• [Exercise details] Would you please transcribe the records below exactly, leaving out the pictures?

[Extracted entries — start]

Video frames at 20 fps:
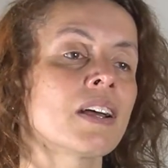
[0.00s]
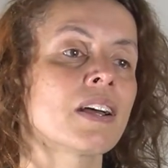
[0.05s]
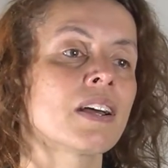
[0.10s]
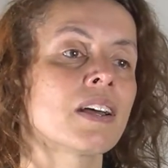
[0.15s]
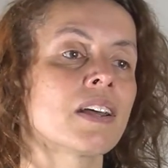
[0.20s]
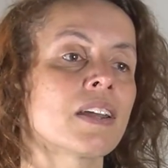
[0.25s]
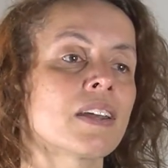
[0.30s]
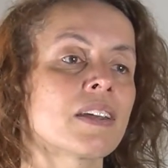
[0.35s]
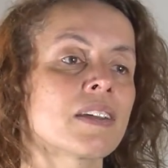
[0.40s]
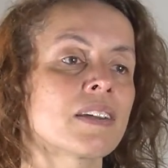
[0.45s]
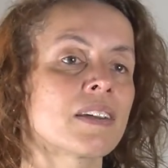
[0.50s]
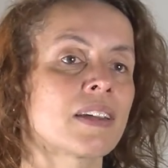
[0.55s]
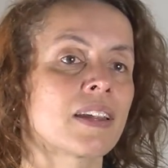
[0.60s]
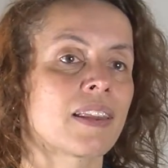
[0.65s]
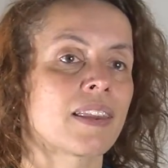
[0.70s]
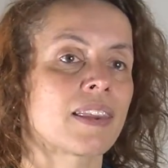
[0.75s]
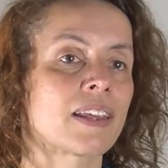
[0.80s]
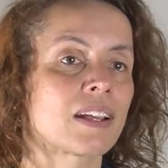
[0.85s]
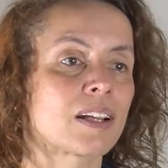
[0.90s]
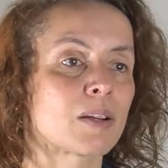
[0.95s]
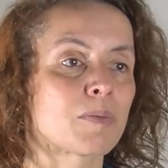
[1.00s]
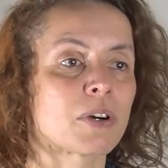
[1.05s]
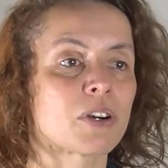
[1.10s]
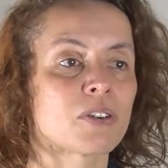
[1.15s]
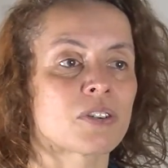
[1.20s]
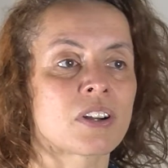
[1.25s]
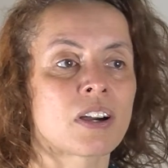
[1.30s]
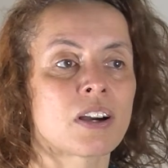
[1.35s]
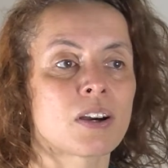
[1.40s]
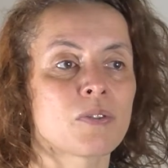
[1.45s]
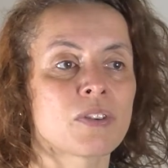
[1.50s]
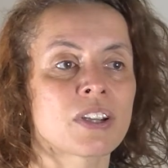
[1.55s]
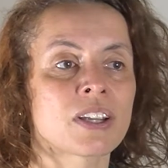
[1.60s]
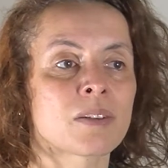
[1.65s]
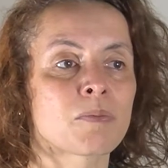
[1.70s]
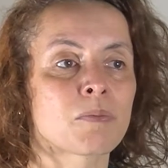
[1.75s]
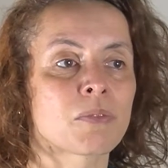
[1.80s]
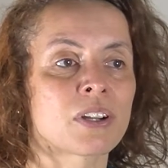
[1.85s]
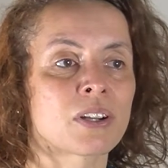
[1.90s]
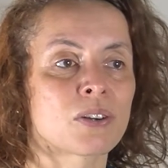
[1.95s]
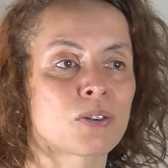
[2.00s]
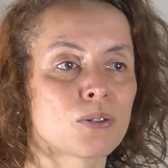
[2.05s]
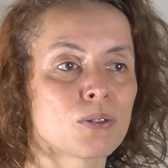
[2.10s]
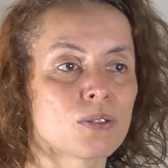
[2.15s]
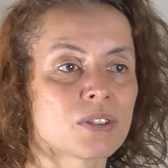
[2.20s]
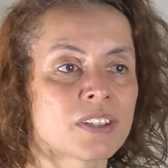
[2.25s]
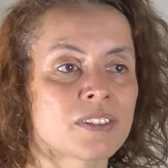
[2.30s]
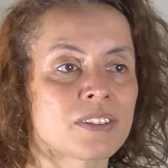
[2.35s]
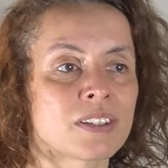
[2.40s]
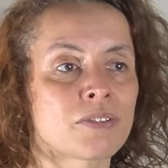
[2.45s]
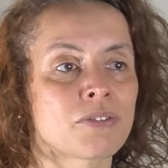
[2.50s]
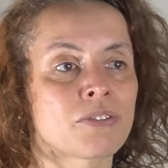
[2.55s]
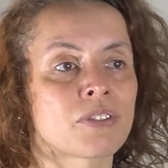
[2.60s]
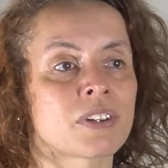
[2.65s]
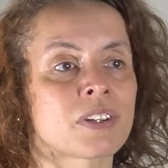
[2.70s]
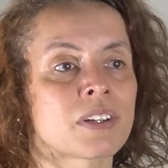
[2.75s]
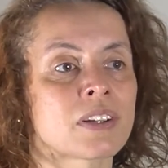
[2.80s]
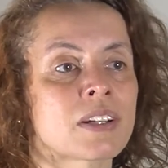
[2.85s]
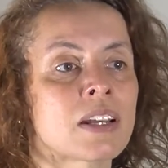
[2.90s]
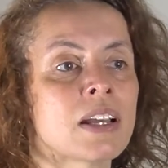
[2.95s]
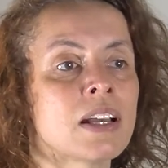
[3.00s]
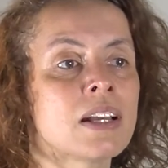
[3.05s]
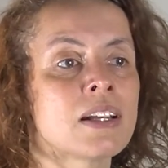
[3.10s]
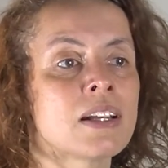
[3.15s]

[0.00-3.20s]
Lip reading: and then think about how we can bring all these different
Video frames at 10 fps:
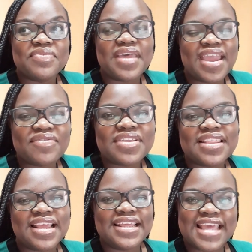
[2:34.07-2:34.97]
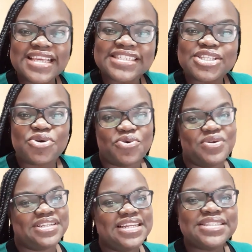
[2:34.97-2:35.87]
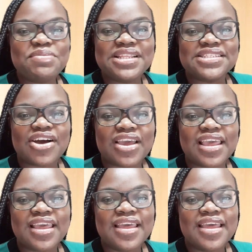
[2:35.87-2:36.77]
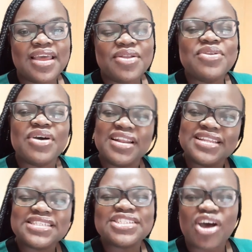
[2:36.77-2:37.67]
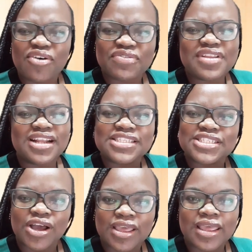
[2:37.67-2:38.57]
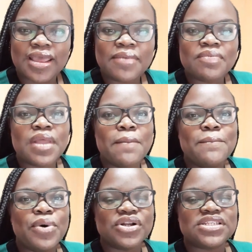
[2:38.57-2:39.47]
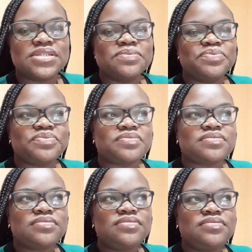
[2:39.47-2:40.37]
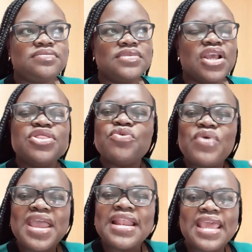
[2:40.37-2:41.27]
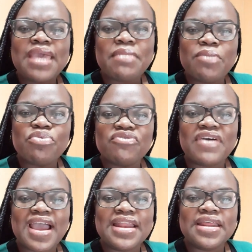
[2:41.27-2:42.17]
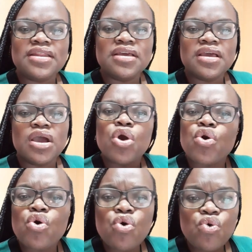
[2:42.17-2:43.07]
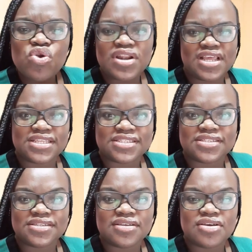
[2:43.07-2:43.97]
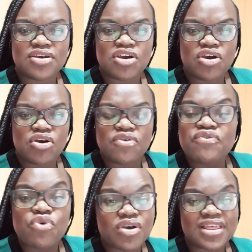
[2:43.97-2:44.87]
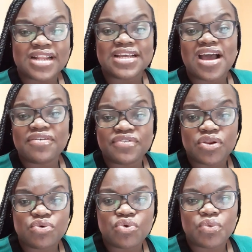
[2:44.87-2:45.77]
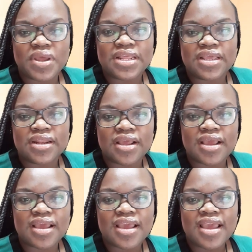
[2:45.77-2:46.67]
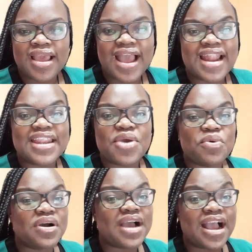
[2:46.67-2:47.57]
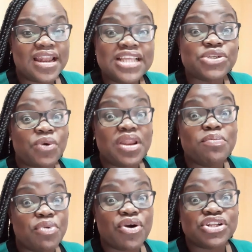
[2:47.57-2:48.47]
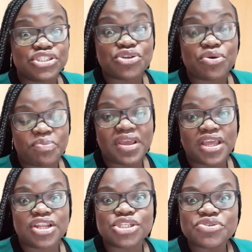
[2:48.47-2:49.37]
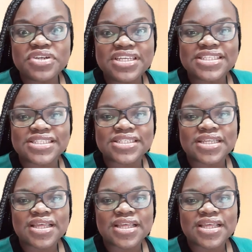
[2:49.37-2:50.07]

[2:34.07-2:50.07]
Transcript: Everything, yes, the ground was a little bit soggy, soft, not soggy, but the rain came and provided coolness for that afternoon wedding. And there were literally birds chirping in the trees.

[Extracted entries — finish]

• [Your solution]
Video frames at 20 fps:
[0.00s]
[0.05s]
[0.10s]
[0.15s]
[0.20s]
[0.25s]
[0.30s]
[0.35s]
[0.40s]
[0.45s]
[0.50s]
[0.55s]
[0.60s]
[0.65s]
[0.70s]
[0.75s]
[0.80s]
[0.85s]
[0.90s]
[0.95s]
[1.00s]
[1.05s]
[1.10s]
[1.15s]
[1.20s]
[1.25s]
[1.30s]
[1.35s]
[1.40s]
[1.45s]
[1.50s]
[1.55s]
[1.60s]
[1.65s]
[1.70s]
[1.75s]
[1.80s]
[1.85s]
[1.90s]
[1.95s]
[2.00s]
[2.05s]
[2.10s]
[2.15s]
[2.20s]
[2.25s]
[2.30s]
[2.35s]
[2.40s]
[2.45s]
[2.50s]
[2.55s]
[2.60s]
[2.65s]
[2.70s]
[2.75s]
[2.80s]
[2.85s]
[2.90s]
[2.95s]
[3.00s]
[3.05s]
[3.10s]
[3.15s]

[0.00-3.20s]
Lip reading: and then think about how we can bring all these different
Video frames at 10 fps:
[2:34.07-2:34.97]
[2:34.97-2:35.87]
[2:35.87-2:36.77]
[2:36.77-2:37.67]
[2:37.67-2:38.57]
[2:38.57-2:39.47]
[2:39.47-2:40.37]
[2:40.37-2:41.27]
[2:41.27-2:42.17]
[2:42.17-2:43.07]
[2:43.07-2:43.97]
[2:43.97-2:44.87]
[2:44.87-2:45.77]
[2:45.77-2:46.67]
[2:46.67-2:47.57]
[2:47.57-2:48.47]
[2:48.47-2:49.37]
[2:49.37-2:50.07]

[2:34.07-2:50.07]
Transcript: Everything, yes, the ground was a little bit soggy, soft, not soggy, but the rain came and provided coolness for that afternoon wedding. And there were literally birds chirping in the trees.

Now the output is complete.